=== Assignment ===
The answer must consist of every line below that holds the word "with".

=== Records provided ===
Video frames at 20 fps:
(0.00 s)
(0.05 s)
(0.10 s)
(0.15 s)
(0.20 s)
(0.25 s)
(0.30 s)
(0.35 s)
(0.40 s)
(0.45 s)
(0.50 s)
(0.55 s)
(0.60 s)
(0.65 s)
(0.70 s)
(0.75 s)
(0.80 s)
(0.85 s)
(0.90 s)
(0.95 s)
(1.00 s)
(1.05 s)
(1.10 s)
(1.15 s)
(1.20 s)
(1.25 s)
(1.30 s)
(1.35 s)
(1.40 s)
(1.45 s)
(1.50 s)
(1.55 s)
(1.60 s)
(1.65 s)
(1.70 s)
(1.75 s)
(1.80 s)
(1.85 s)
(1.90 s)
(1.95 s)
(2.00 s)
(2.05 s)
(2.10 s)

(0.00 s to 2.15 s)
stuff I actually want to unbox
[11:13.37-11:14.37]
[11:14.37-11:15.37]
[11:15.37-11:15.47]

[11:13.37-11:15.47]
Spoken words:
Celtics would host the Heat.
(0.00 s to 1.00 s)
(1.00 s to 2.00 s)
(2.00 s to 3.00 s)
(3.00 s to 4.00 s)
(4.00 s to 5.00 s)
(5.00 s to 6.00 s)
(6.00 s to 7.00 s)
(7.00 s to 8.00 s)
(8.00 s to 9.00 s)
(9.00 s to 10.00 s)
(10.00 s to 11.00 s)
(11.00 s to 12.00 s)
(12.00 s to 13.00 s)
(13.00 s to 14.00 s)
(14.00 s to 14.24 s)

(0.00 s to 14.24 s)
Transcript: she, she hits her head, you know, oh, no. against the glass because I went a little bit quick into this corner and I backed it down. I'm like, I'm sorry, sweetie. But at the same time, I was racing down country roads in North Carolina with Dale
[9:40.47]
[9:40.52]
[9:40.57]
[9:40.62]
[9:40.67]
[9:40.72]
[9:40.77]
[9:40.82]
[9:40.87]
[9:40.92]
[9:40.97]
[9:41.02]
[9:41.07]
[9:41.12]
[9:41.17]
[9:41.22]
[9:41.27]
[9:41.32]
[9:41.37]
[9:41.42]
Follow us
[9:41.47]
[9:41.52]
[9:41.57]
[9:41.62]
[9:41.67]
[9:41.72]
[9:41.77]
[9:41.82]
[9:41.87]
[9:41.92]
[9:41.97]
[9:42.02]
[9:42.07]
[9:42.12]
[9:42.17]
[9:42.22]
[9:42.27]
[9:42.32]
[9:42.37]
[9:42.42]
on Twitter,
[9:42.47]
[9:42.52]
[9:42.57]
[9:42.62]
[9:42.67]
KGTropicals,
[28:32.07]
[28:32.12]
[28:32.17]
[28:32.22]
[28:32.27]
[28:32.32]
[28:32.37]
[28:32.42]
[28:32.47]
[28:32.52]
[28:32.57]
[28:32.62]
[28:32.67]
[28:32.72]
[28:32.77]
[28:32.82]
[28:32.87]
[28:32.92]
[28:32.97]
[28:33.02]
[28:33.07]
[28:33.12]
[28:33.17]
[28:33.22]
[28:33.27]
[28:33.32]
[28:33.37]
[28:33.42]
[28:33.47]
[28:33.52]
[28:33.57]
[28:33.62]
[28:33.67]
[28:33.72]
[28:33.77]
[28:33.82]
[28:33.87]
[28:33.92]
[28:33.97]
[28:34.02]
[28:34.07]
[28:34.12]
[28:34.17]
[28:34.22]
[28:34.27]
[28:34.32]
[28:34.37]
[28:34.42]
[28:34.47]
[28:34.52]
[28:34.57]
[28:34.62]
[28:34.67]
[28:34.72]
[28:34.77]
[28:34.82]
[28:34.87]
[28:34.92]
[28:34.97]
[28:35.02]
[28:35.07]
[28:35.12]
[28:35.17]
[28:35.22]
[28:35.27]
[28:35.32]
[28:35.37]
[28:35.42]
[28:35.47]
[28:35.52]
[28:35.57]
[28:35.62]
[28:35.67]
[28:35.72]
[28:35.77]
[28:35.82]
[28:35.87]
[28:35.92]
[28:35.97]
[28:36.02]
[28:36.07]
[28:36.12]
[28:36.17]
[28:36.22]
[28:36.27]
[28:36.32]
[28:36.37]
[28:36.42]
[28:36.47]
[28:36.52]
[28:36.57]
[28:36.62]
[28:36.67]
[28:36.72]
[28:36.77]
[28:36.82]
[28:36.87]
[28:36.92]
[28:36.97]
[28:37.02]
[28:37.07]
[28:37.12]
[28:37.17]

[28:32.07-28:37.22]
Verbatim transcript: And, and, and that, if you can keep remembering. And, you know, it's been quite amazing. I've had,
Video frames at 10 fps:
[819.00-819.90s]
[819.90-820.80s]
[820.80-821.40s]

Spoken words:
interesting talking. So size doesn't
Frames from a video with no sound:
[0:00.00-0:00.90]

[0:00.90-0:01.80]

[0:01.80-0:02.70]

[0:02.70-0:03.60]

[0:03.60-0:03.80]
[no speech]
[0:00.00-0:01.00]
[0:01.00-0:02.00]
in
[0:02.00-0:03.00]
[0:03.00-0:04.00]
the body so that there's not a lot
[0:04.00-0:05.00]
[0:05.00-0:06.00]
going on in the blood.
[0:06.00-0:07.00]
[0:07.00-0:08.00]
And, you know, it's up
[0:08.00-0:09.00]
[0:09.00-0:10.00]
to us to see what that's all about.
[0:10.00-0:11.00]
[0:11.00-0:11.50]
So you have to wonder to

=== Task output ===
Transcript: she, she hits her head, you know, oh, no. against the glass because I went a little bit quick into this corner and I backed it down. I'm like, I'm sorry, sweetie. But at the same time, I was racing down country roads in North Carolina with Dale
Frames from a video with no sound:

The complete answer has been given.